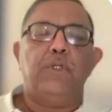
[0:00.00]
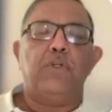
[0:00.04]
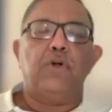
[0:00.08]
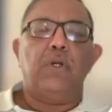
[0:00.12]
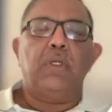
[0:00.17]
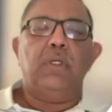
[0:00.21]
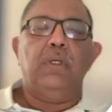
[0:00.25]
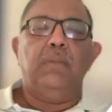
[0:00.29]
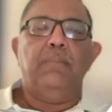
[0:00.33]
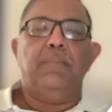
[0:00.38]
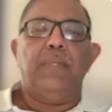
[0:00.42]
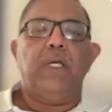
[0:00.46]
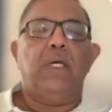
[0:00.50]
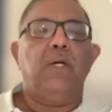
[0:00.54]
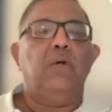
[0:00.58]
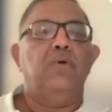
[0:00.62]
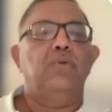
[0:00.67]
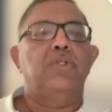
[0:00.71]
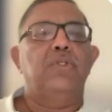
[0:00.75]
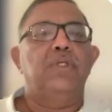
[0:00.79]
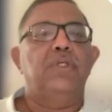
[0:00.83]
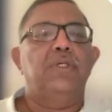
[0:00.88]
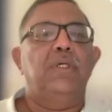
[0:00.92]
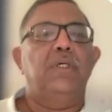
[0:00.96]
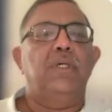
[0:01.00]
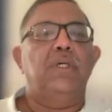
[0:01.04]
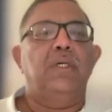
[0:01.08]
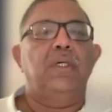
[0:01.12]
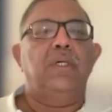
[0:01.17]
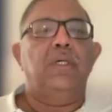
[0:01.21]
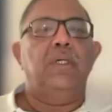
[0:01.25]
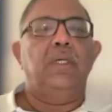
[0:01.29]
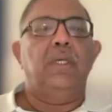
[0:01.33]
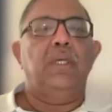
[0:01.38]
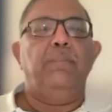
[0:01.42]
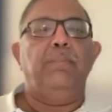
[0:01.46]
talking about
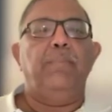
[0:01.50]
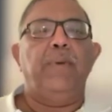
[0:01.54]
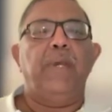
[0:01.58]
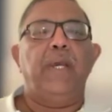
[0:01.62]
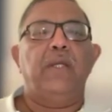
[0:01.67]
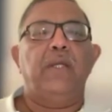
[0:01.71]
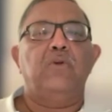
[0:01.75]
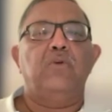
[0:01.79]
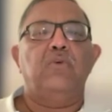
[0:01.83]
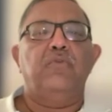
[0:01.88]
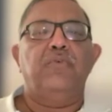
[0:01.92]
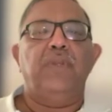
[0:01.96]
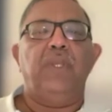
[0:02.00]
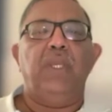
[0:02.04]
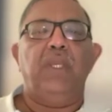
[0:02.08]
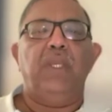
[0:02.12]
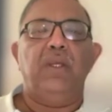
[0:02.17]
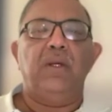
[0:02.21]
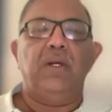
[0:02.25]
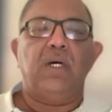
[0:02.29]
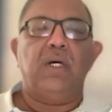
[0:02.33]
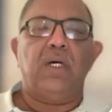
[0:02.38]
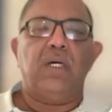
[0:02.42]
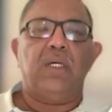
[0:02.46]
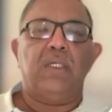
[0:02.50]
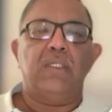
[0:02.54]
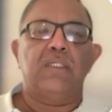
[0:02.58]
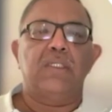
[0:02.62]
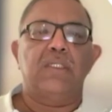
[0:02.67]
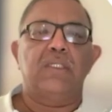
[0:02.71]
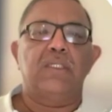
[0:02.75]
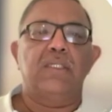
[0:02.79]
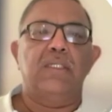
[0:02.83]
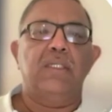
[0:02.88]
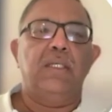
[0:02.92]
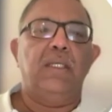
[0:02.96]
impact of
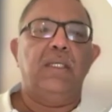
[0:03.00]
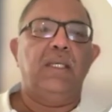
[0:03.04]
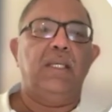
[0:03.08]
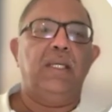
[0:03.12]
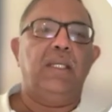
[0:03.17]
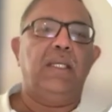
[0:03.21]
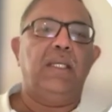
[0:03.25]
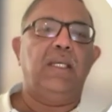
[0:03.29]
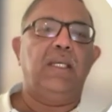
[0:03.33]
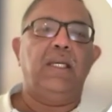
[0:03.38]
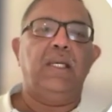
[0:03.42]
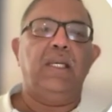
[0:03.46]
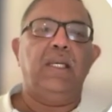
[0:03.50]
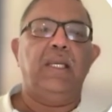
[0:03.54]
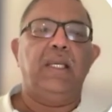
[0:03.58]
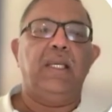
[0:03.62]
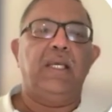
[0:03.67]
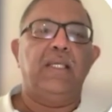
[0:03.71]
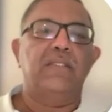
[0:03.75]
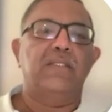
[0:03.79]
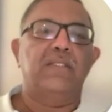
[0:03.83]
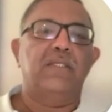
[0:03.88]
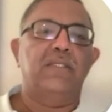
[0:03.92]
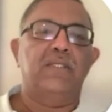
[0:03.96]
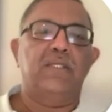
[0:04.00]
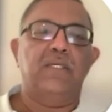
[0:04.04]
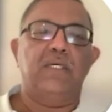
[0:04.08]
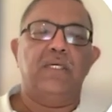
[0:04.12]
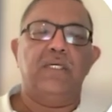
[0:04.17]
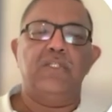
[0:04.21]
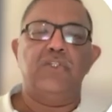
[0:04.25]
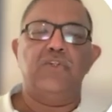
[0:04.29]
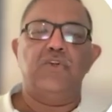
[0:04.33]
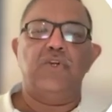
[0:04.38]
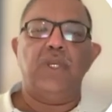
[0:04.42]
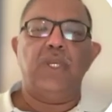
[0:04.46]
ERAS in kidney cancer
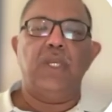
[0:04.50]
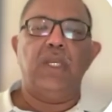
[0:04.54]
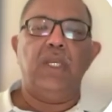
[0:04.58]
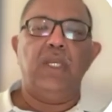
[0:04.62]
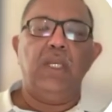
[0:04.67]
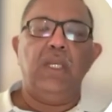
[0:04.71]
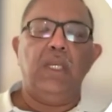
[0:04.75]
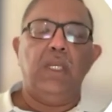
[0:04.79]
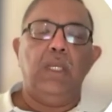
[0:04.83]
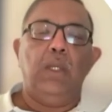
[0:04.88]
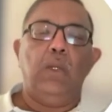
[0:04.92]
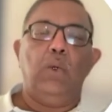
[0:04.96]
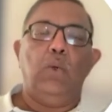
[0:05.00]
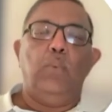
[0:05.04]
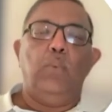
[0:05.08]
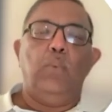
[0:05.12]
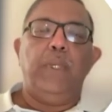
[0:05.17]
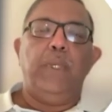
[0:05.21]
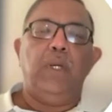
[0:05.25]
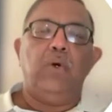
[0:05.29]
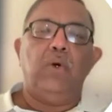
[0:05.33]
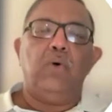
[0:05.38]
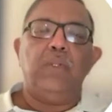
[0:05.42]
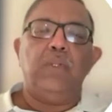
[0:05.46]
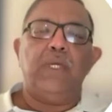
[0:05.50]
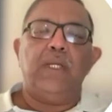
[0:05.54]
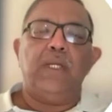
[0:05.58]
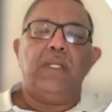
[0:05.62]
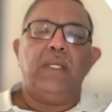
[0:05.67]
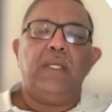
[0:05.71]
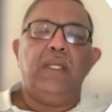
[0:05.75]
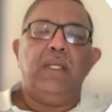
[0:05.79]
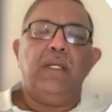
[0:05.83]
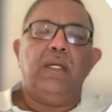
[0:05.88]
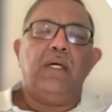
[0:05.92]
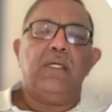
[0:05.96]
surgery. We know that
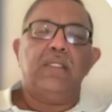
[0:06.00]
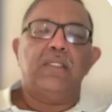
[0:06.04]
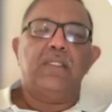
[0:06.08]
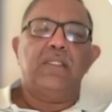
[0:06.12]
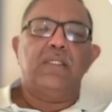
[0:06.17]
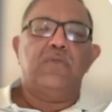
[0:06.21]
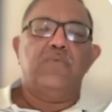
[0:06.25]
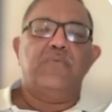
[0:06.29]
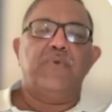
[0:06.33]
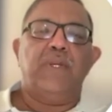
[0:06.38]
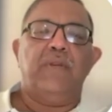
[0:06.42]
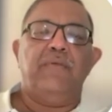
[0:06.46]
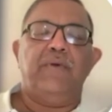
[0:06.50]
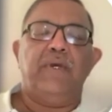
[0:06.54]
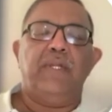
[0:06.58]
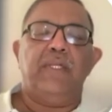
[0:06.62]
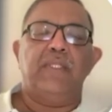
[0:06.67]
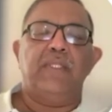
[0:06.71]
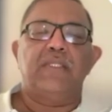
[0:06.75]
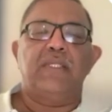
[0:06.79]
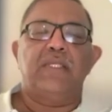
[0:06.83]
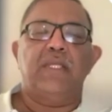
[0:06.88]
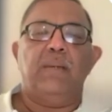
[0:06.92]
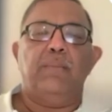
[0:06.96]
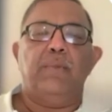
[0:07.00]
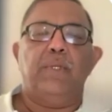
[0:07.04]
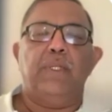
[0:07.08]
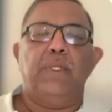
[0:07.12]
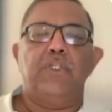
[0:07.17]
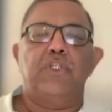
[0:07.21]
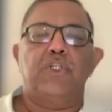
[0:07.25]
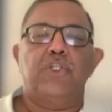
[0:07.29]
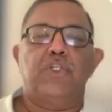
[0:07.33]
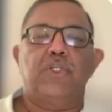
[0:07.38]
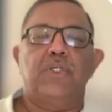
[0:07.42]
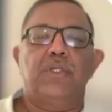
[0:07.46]
ERAS is very well
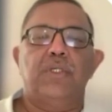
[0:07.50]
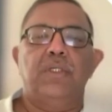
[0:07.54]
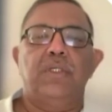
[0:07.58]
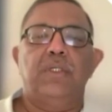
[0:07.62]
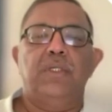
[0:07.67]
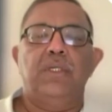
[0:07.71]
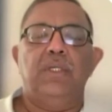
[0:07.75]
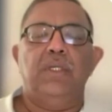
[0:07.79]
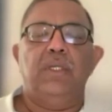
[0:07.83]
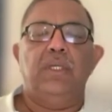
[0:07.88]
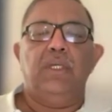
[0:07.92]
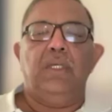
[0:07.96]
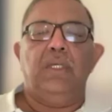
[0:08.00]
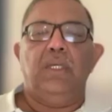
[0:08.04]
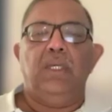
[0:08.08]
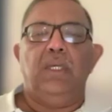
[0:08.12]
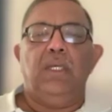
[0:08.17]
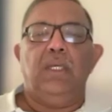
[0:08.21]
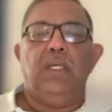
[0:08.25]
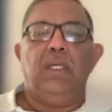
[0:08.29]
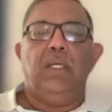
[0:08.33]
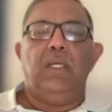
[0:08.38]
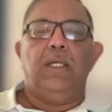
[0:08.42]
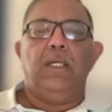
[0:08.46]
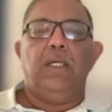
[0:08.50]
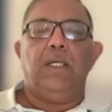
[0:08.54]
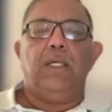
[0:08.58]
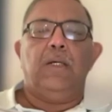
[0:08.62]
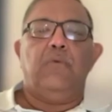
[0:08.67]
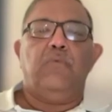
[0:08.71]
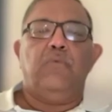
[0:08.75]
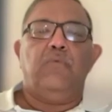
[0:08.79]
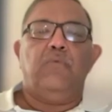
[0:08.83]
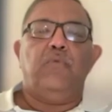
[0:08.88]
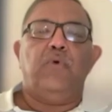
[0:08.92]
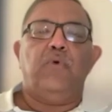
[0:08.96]
established
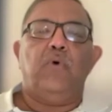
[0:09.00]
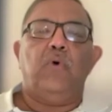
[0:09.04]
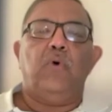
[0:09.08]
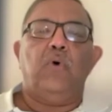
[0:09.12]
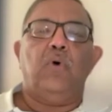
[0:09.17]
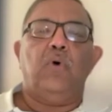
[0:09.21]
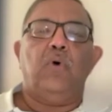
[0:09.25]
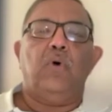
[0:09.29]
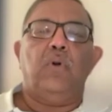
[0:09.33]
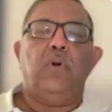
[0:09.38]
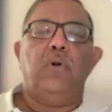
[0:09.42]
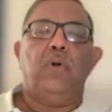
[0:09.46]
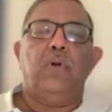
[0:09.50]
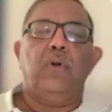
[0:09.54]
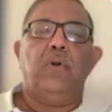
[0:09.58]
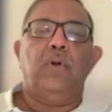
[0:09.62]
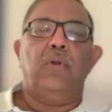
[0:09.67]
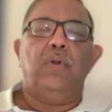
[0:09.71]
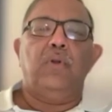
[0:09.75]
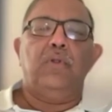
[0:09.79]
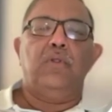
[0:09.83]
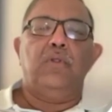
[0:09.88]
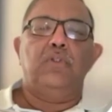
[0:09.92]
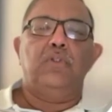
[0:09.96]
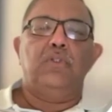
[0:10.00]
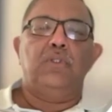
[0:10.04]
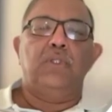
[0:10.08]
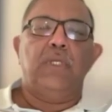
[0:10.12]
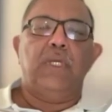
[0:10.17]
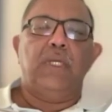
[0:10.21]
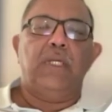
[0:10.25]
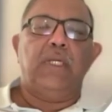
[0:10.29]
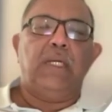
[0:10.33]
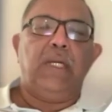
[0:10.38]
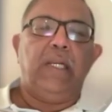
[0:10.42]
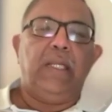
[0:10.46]
for
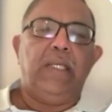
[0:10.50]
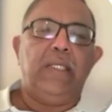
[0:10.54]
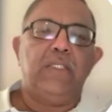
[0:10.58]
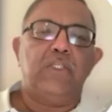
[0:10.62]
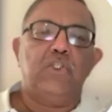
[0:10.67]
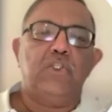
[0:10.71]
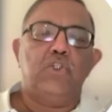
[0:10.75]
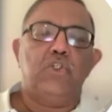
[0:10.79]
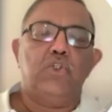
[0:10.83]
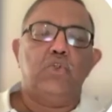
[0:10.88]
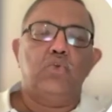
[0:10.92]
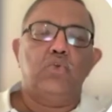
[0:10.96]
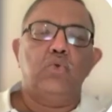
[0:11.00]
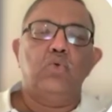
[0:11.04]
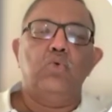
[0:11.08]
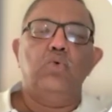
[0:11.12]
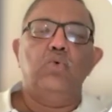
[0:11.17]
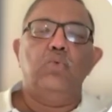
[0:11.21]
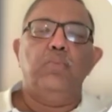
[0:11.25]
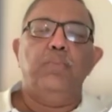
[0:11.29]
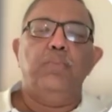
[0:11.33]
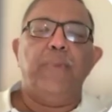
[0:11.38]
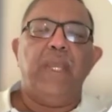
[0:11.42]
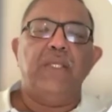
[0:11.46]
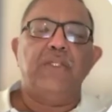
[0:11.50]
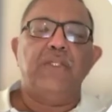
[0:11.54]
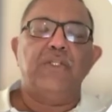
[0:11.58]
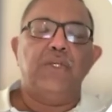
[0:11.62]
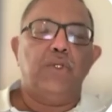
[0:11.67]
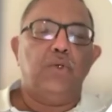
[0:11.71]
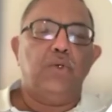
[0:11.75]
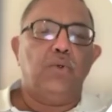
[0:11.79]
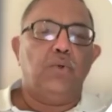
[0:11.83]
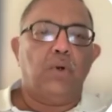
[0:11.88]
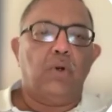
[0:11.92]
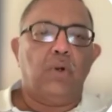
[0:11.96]
at least two major
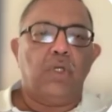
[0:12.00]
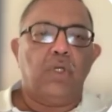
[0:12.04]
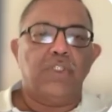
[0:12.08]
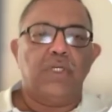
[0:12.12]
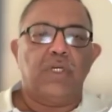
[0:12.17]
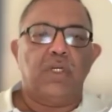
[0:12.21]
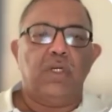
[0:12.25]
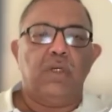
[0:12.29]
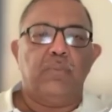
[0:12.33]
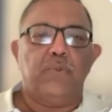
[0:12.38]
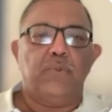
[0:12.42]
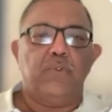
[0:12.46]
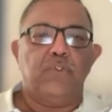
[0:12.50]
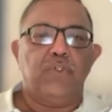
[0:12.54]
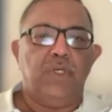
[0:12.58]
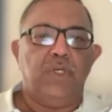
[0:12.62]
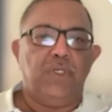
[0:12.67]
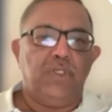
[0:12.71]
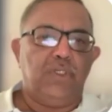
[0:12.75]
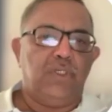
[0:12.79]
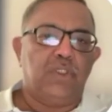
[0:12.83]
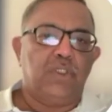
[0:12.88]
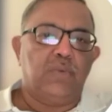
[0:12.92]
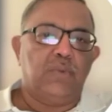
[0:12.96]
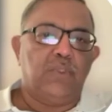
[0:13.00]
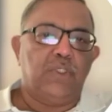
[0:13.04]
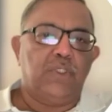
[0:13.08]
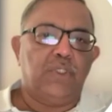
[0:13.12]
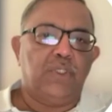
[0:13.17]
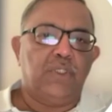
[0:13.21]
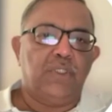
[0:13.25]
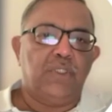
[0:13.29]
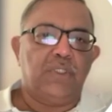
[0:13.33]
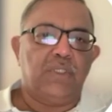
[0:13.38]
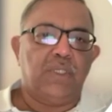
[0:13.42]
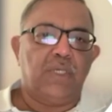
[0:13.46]
urological procedures,
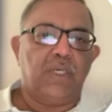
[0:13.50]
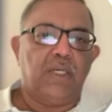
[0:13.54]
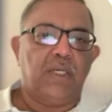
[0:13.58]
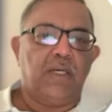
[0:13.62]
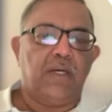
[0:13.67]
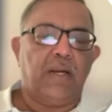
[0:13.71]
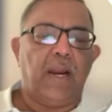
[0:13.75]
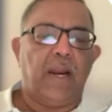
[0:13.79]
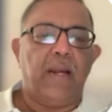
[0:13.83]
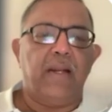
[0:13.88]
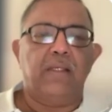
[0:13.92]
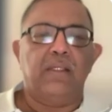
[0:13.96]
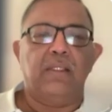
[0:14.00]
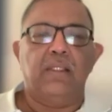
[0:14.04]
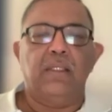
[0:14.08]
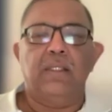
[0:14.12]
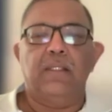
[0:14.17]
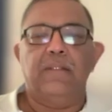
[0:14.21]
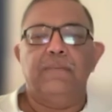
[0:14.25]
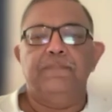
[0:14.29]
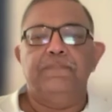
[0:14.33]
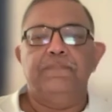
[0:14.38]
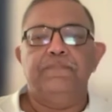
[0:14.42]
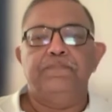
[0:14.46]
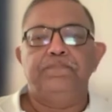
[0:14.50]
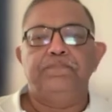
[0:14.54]
which is radical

Work instruction -> Reproduce the records in full and leave the images behind.

Output for this task ->
[0:00.00]
[0:00.04]
[0:00.08]
[0:00.12]
[0:00.17]
[0:00.21]
[0:00.25]
[0:00.29]
[0:00.33]
[0:00.38]
[0:00.42]
[0:00.46]
[0:00.50]
[0:00.54]
[0:00.58]
[0:00.62]
[0:00.67]
[0:00.71]
[0:00.75]
[0:00.79]
[0:00.83]
[0:00.88]
[0:00.92]
[0:00.96]
[0:01.00]
[0:01.04]
[0:01.08]
[0:01.12]
[0:01.17]
[0:01.21]
[0:01.25]
[0:01.29]
[0:01.33]
[0:01.38]
[0:01.42]
[0:01.46]
talking about
[0:01.50]
[0:01.54]
[0:01.58]
[0:01.62]
[0:01.67]
[0:01.71]
[0:01.75]
[0:01.79]
[0:01.83]
[0:01.88]
[0:01.92]
[0:01.96]
[0:02.00]
[0:02.04]
[0:02.08]
[0:02.12]
[0:02.17]
[0:02.21]
[0:02.25]
[0:02.29]
[0:02.33]
[0:02.38]
[0:02.42]
[0:02.46]
[0:02.50]
[0:02.54]
[0:02.58]
[0:02.62]
[0:02.67]
[0:02.71]
[0:02.75]
[0:02.79]
[0:02.83]
[0:02.88]
[0:02.92]
[0:02.96]
impact of
[0:03.00]
[0:03.04]
[0:03.08]
[0:03.12]
[0:03.17]
[0:03.21]
[0:03.25]
[0:03.29]
[0:03.33]
[0:03.38]
[0:03.42]
[0:03.46]
[0:03.50]
[0:03.54]
[0:03.58]
[0:03.62]
[0:03.67]
[0:03.71]
[0:03.75]
[0:03.79]
[0:03.83]
[0:03.88]
[0:03.92]
[0:03.96]
[0:04.00]
[0:04.04]
[0:04.08]
[0:04.12]
[0:04.17]
[0:04.21]
[0:04.25]
[0:04.29]
[0:04.33]
[0:04.38]
[0:04.42]
[0:04.46]
ERAS in kidney cancer
[0:04.50]
[0:04.54]
[0:04.58]
[0:04.62]
[0:04.67]
[0:04.71]
[0:04.75]
[0:04.79]
[0:04.83]
[0:04.88]
[0:04.92]
[0:04.96]
[0:05.00]
[0:05.04]
[0:05.08]
[0:05.12]
[0:05.17]
[0:05.21]
[0:05.25]
[0:05.29]
[0:05.33]
[0:05.38]
[0:05.42]
[0:05.46]
[0:05.50]
[0:05.54]
[0:05.58]
[0:05.62]
[0:05.67]
[0:05.71]
[0:05.75]
[0:05.79]
[0:05.83]
[0:05.88]
[0:05.92]
[0:05.96]
surgery. We know that
[0:06.00]
[0:06.04]
[0:06.08]
[0:06.12]
[0:06.17]
[0:06.21]
[0:06.25]
[0:06.29]
[0:06.33]
[0:06.38]
[0:06.42]
[0:06.46]
[0:06.50]
[0:06.54]
[0:06.58]
[0:06.62]
[0:06.67]
[0:06.71]
[0:06.75]
[0:06.79]
[0:06.83]
[0:06.88]
[0:06.92]
[0:06.96]
[0:07.00]
[0:07.04]
[0:07.08]
[0:07.12]
[0:07.17]
[0:07.21]
[0:07.25]
[0:07.29]
[0:07.33]
[0:07.38]
[0:07.42]
[0:07.46]
ERAS is very well
[0:07.50]
[0:07.54]
[0:07.58]
[0:07.62]
[0:07.67]
[0:07.71]
[0:07.75]
[0:07.79]
[0:07.83]
[0:07.88]
[0:07.92]
[0:07.96]
[0:08.00]
[0:08.04]
[0:08.08]
[0:08.12]
[0:08.17]
[0:08.21]
[0:08.25]
[0:08.29]
[0:08.33]
[0:08.38]
[0:08.42]
[0:08.46]
[0:08.50]
[0:08.54]
[0:08.58]
[0:08.62]
[0:08.67]
[0:08.71]
[0:08.75]
[0:08.79]
[0:08.83]
[0:08.88]
[0:08.92]
[0:08.96]
established
[0:09.00]
[0:09.04]
[0:09.08]
[0:09.12]
[0:09.17]
[0:09.21]
[0:09.25]
[0:09.29]
[0:09.33]
[0:09.38]
[0:09.42]
[0:09.46]
[0:09.50]
[0:09.54]
[0:09.58]
[0:09.62]
[0:09.67]
[0:09.71]
[0:09.75]
[0:09.79]
[0:09.83]
[0:09.88]
[0:09.92]
[0:09.96]
[0:10.00]
[0:10.04]
[0:10.08]
[0:10.12]
[0:10.17]
[0:10.21]
[0:10.25]
[0:10.29]
[0:10.33]
[0:10.38]
[0:10.42]
[0:10.46]
for
[0:10.50]
[0:10.54]
[0:10.58]
[0:10.62]
[0:10.67]
[0:10.71]
[0:10.75]
[0:10.79]
[0:10.83]
[0:10.88]
[0:10.92]
[0:10.96]
[0:11.00]
[0:11.04]
[0:11.08]
[0:11.12]
[0:11.17]
[0:11.21]
[0:11.25]
[0:11.29]
[0:11.33]
[0:11.38]
[0:11.42]
[0:11.46]
[0:11.50]
[0:11.54]
[0:11.58]
[0:11.62]
[0:11.67]
[0:11.71]
[0:11.75]
[0:11.79]
[0:11.83]
[0:11.88]
[0:11.92]
[0:11.96]
at least two major
[0:12.00]
[0:12.04]
[0:12.08]
[0:12.12]
[0:12.17]
[0:12.21]
[0:12.25]
[0:12.29]
[0:12.33]
[0:12.38]
[0:12.42]
[0:12.46]
[0:12.50]
[0:12.54]
[0:12.58]
[0:12.62]
[0:12.67]
[0:12.71]
[0:12.75]
[0:12.79]
[0:12.83]
[0:12.88]
[0:12.92]
[0:12.96]
[0:13.00]
[0:13.04]
[0:13.08]
[0:13.12]
[0:13.17]
[0:13.21]
[0:13.25]
[0:13.29]
[0:13.33]
[0:13.38]
[0:13.42]
[0:13.46]
urological procedures,
[0:13.50]
[0:13.54]
[0:13.58]
[0:13.62]
[0:13.67]
[0:13.71]
[0:13.75]
[0:13.79]
[0:13.83]
[0:13.88]
[0:13.92]
[0:13.96]
[0:14.00]
[0:14.04]
[0:14.08]
[0:14.12]
[0:14.17]
[0:14.21]
[0:14.25]
[0:14.29]
[0:14.33]
[0:14.38]
[0:14.42]
[0:14.46]
[0:14.50]
[0:14.54]
which is radical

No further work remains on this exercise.